THE PROBLEM: Go through the data and copy each line that holds "with".

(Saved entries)
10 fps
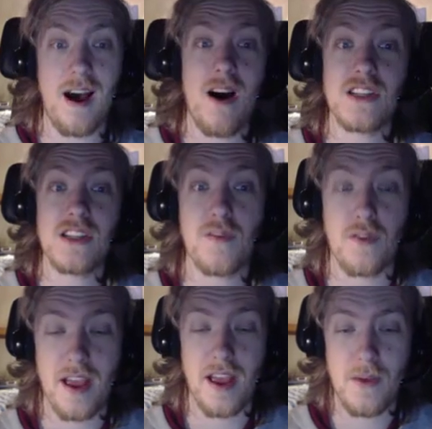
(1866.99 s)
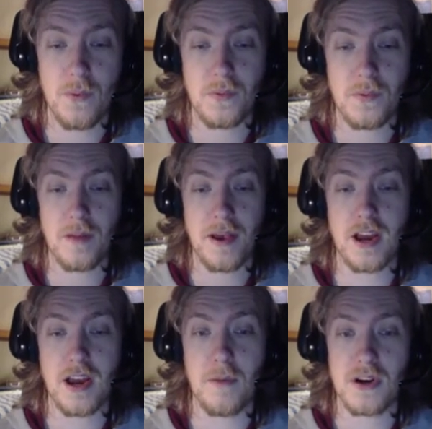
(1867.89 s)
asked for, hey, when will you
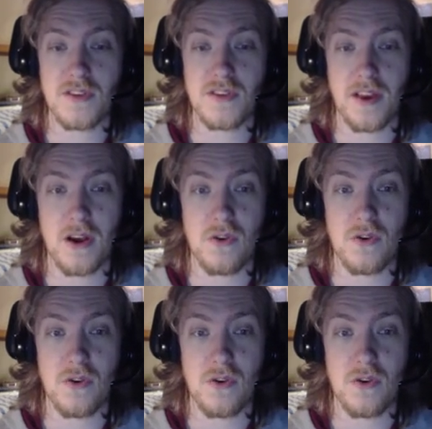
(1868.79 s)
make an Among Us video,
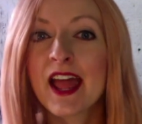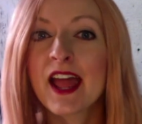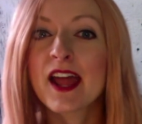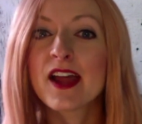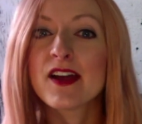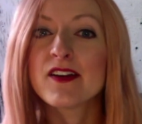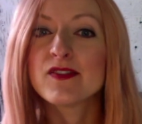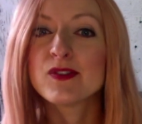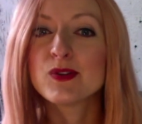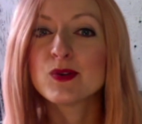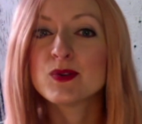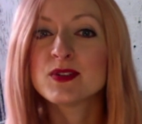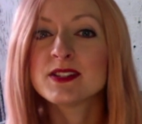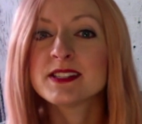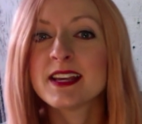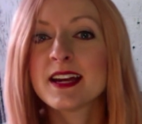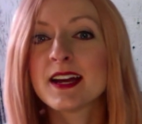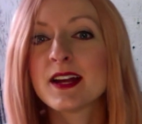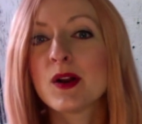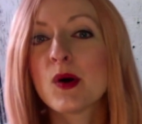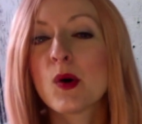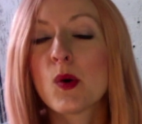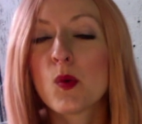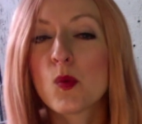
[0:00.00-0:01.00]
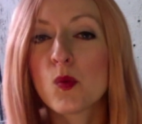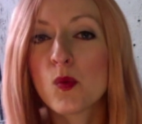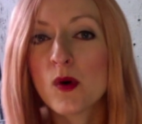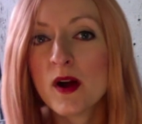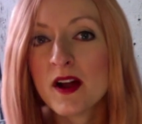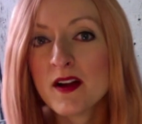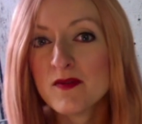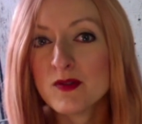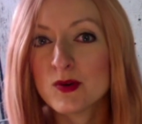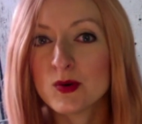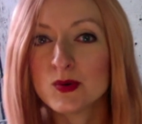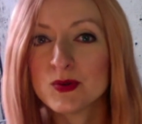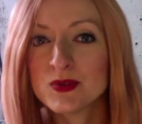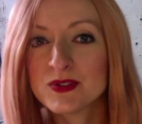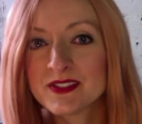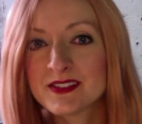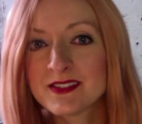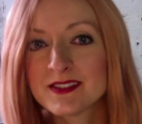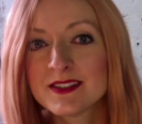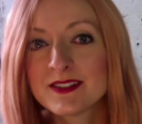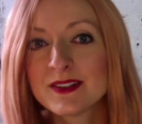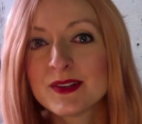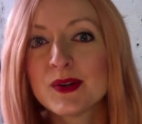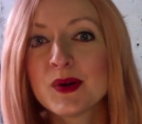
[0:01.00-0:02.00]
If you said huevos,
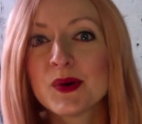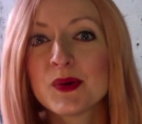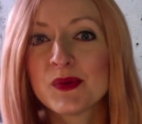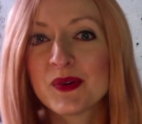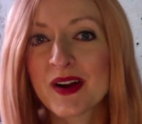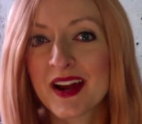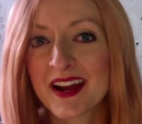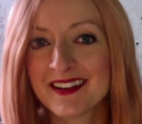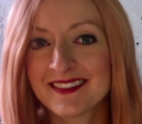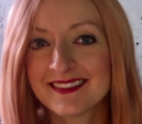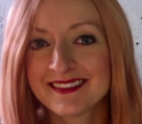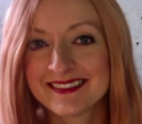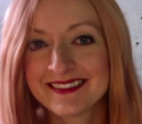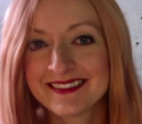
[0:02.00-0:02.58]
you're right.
--
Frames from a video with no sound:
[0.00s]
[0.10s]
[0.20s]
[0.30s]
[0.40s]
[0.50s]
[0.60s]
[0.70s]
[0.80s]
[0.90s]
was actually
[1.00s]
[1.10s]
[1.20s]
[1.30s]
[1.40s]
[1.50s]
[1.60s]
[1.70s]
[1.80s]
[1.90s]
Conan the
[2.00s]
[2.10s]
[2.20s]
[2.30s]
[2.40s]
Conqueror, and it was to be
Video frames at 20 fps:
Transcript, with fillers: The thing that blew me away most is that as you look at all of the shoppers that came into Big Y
==
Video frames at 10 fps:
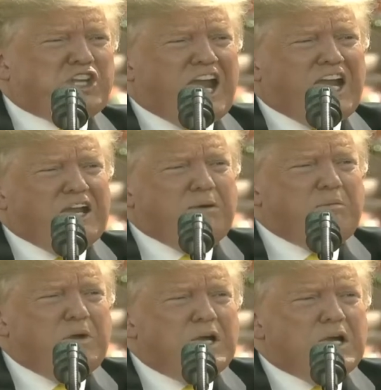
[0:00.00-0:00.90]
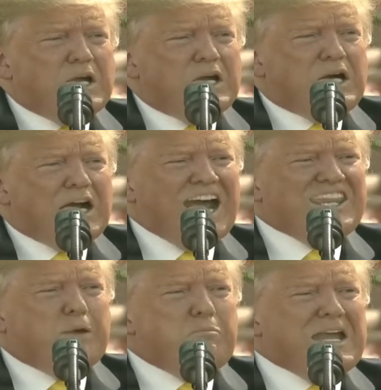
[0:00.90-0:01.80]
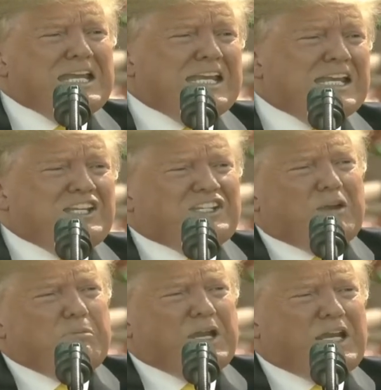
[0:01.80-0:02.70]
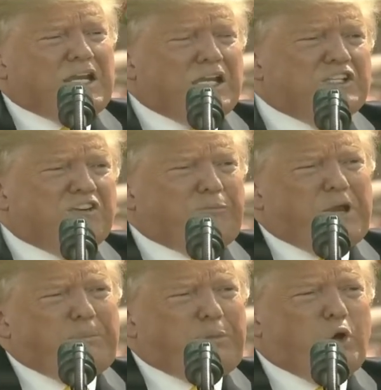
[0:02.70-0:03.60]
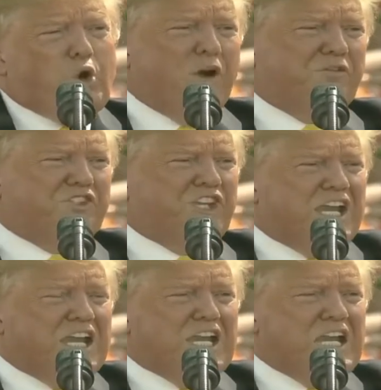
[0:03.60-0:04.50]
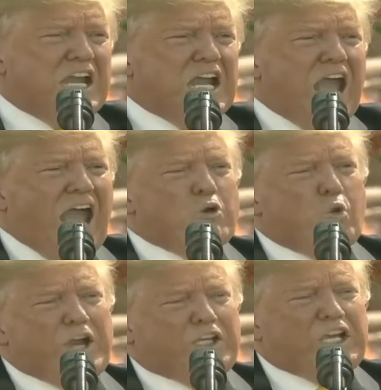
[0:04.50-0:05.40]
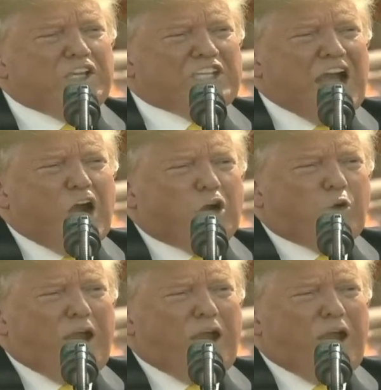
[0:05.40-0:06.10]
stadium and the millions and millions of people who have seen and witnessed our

RESULT:
Frames from a video with no sound:
Transcript, with fillers: The thing that blew me away most is that as you look at all of the shoppers that came into Big Y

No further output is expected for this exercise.